Guerrero Rafael R, Wilkinson James L, Brizard Christian P
Department of Cardiac Surgery, Royal Children's Hospital, Flemington Road, Parkville, Melbourne, Vic. 3052, Australia.
Eur J Cardiothorac Surg. 2005 May;27(5):927-9. doi: 10.1016/j.ejcts.2005.02.012.
We report the case of a 3-month-old infant with anomalous origin of the left coronary artery from the pulmonary artery (ALCAPA) with absent left main coronary artery (LMCA). She underwent repair by reimplantation technique with the construction of a short LMCA using two opposite flaps. Two months later she was re-admitted in cardiac failure. Occlusion of the reconstructed LMCA was found by angiogram. At reoperation the right subclavian artery was used as a free interposition graft to reconstruct the LMCA. The post-operative course was uneventful.

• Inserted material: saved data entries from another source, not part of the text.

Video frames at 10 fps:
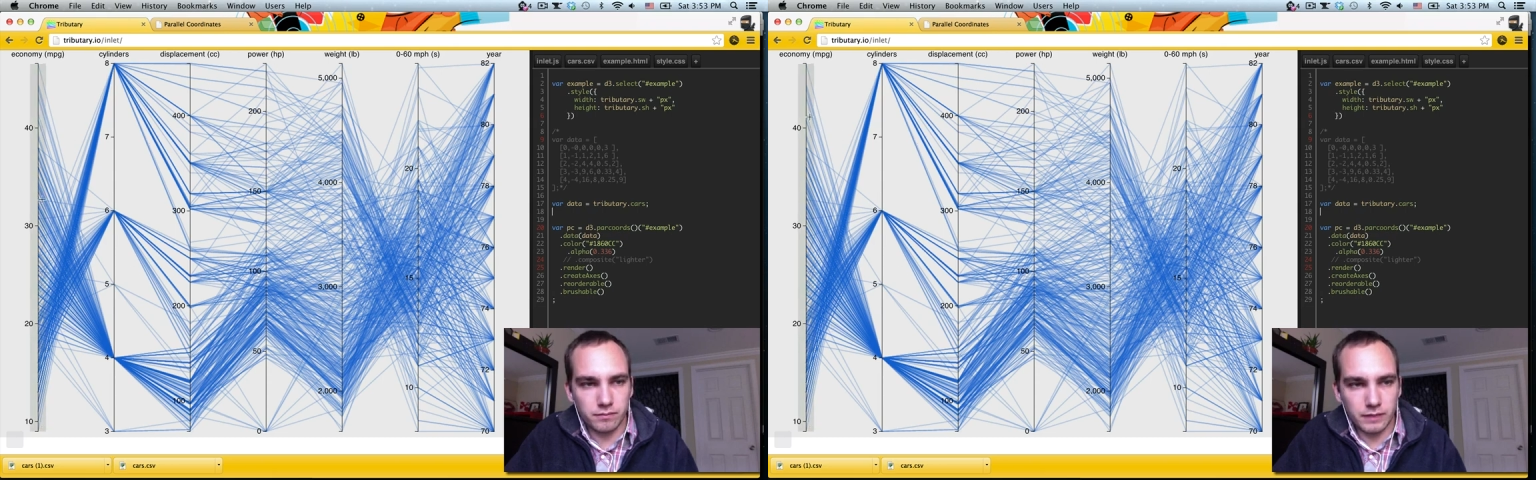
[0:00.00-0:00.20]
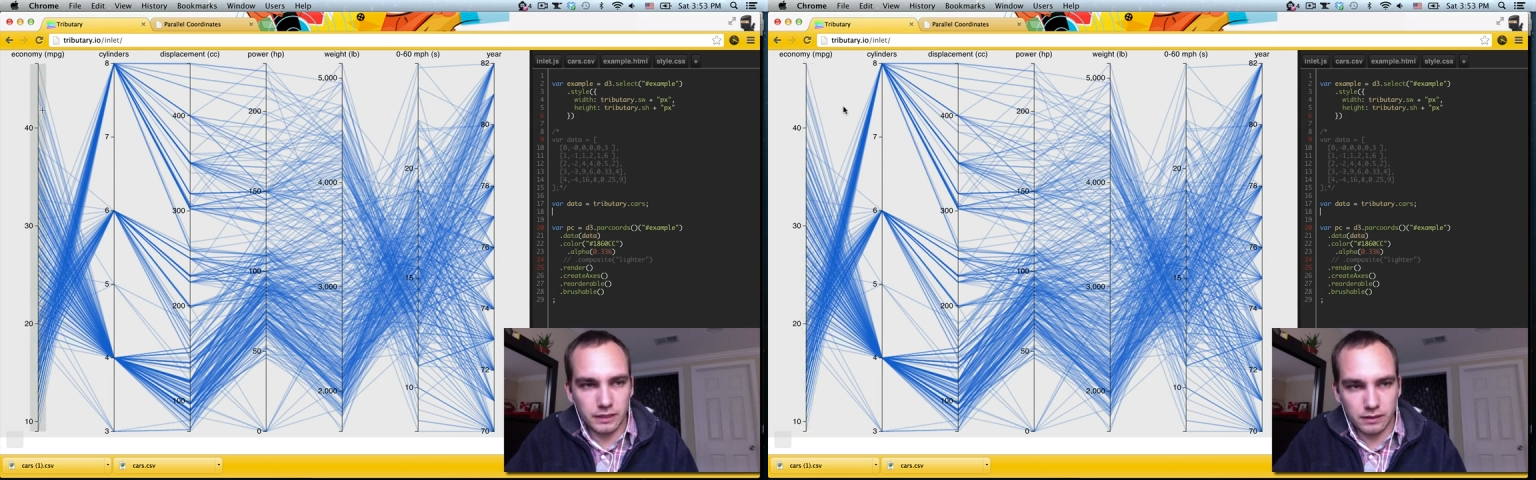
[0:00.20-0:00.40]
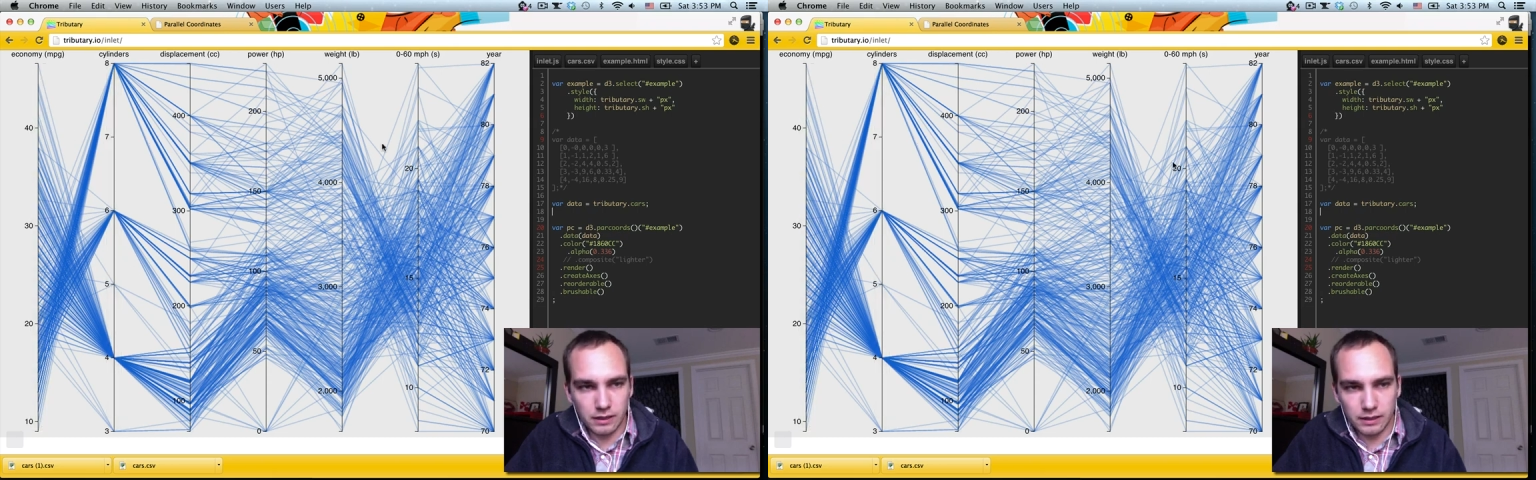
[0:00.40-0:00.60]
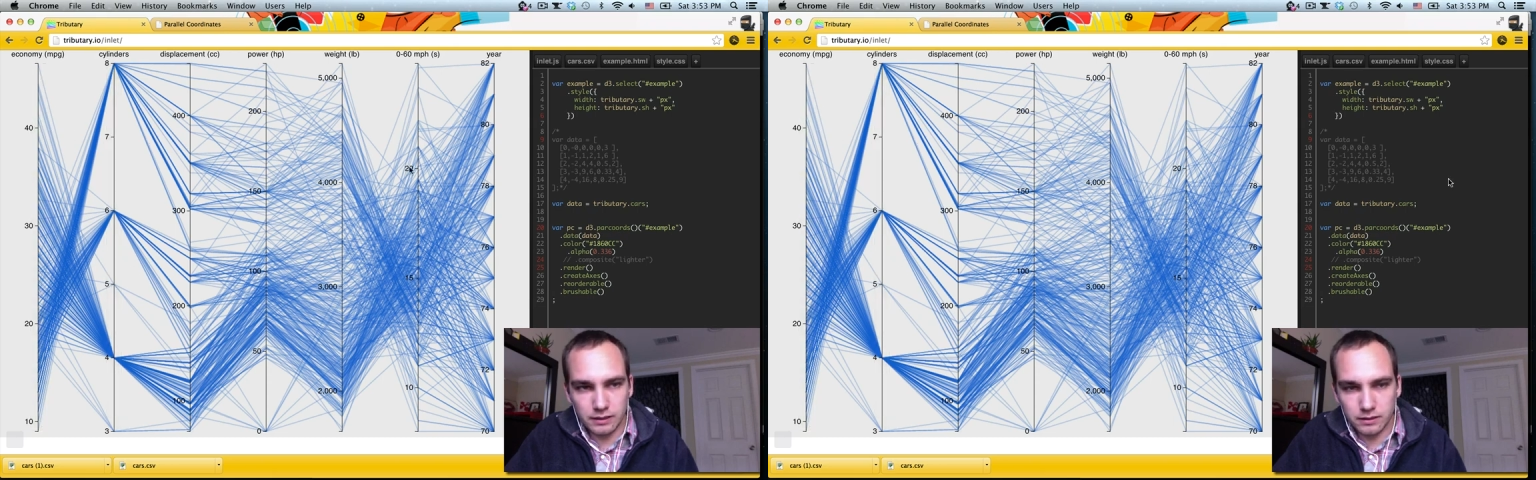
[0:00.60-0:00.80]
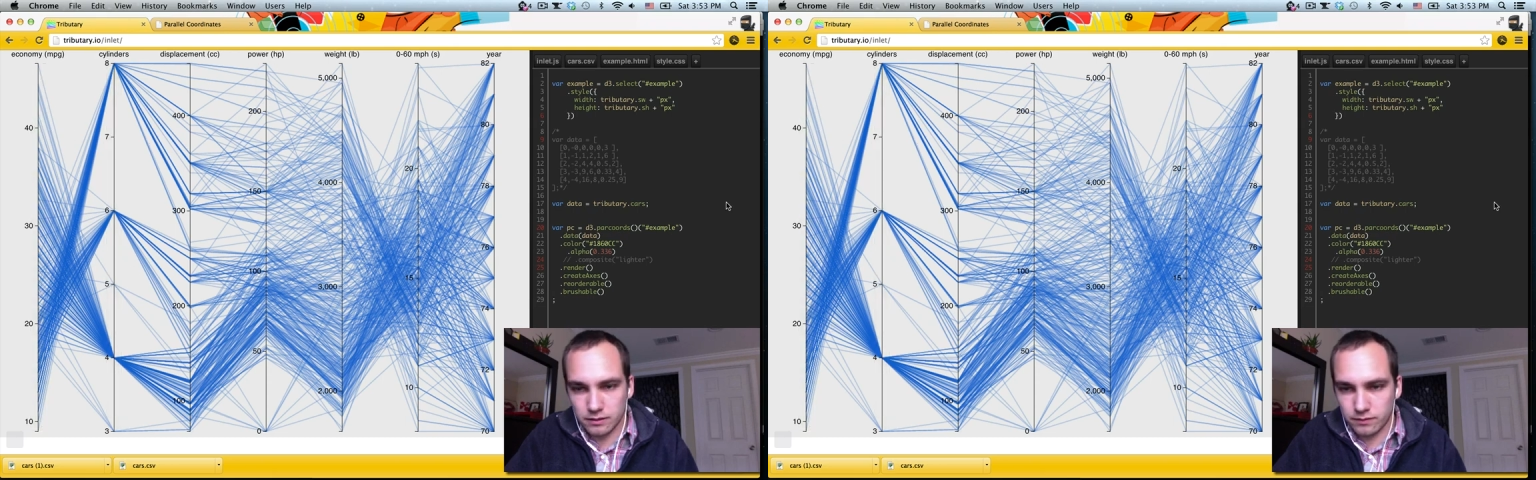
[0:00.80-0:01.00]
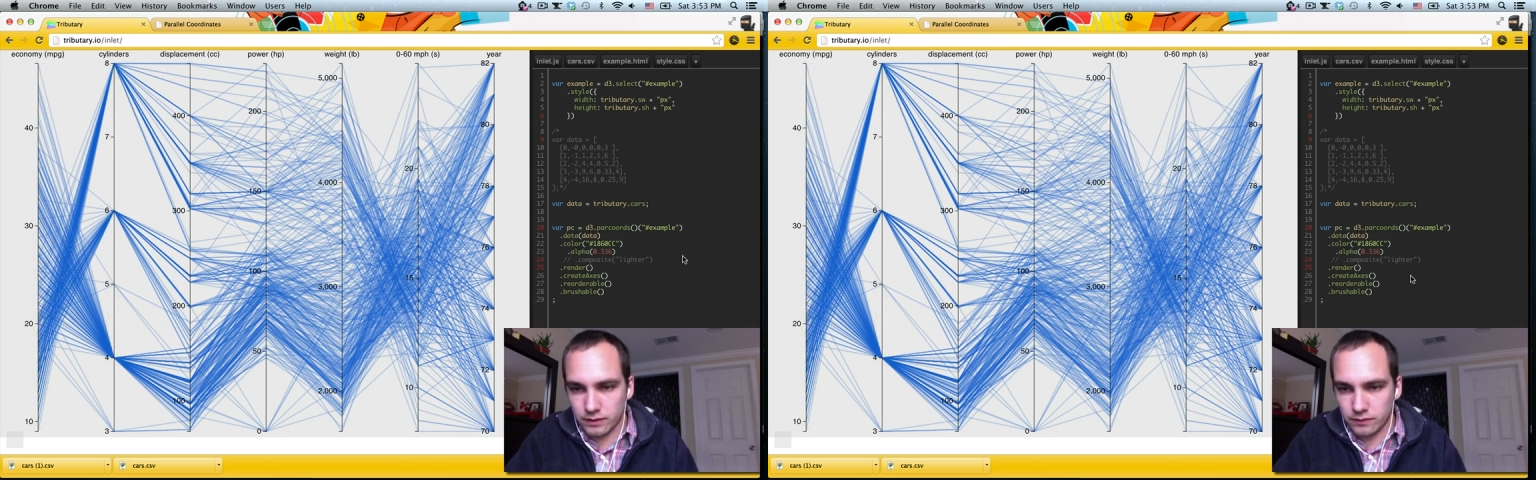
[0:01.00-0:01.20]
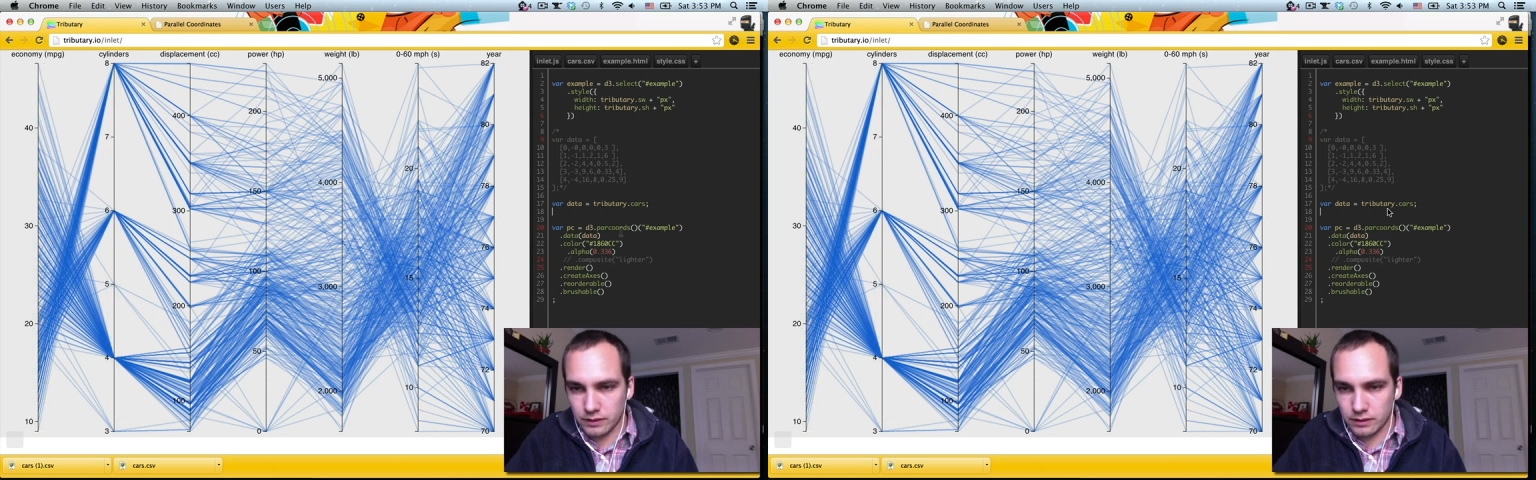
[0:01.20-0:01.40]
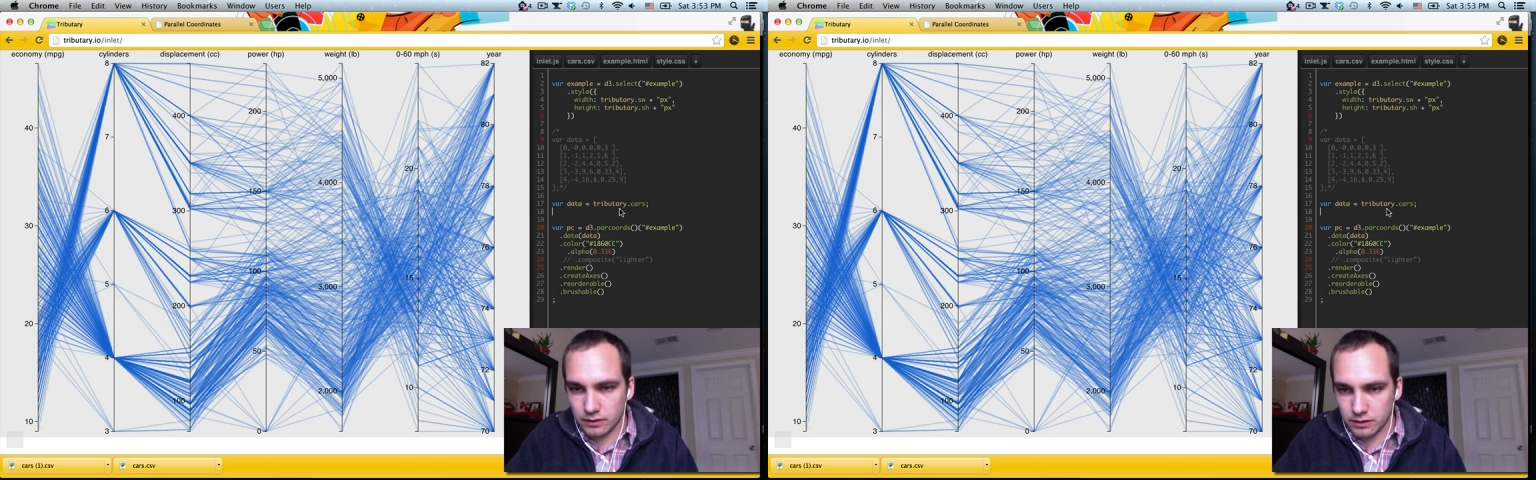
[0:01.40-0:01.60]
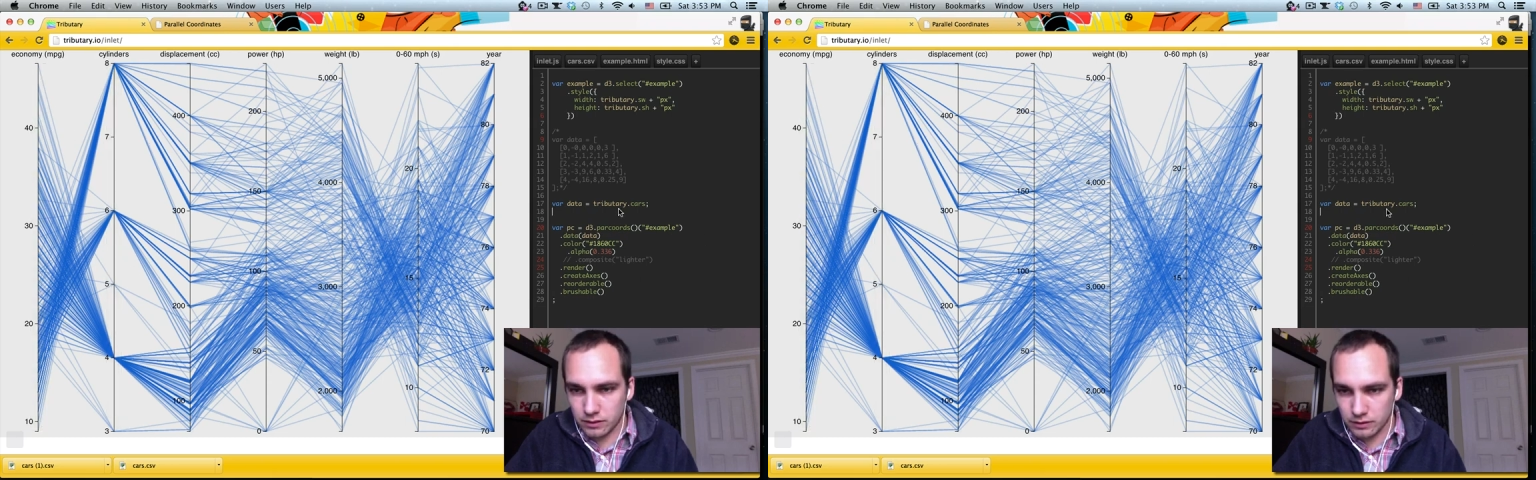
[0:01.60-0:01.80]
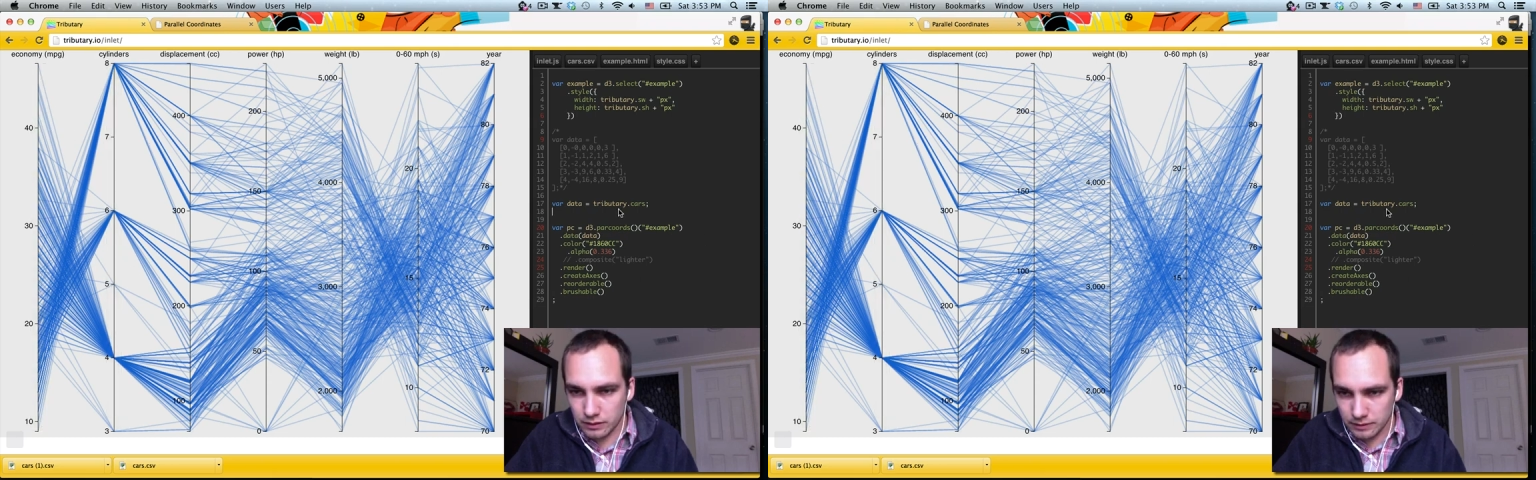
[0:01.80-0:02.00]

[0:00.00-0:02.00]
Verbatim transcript: like 9 to 50 or so.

At 8 months she was asymptomatic and LMCA patency was demonstrated by angiogram.
我们报告了一例3个月大的婴儿,其左冠状动脉起源于肺动脉(ALCAPA)且左主冠状动脉(LMCA)缺如。她接受了再植技术修复,使用两个相对的皮瓣构建了一条短的LMCA。两个月后,她因心力衰竭再次入院。血管造影发现重建的LMCA闭塞。再次手术时,使用右锁骨下动脉作为游离移植血管来重建LMCA。术后过程顺利。8个月时,她无症状,血管造影显示LMCA通畅。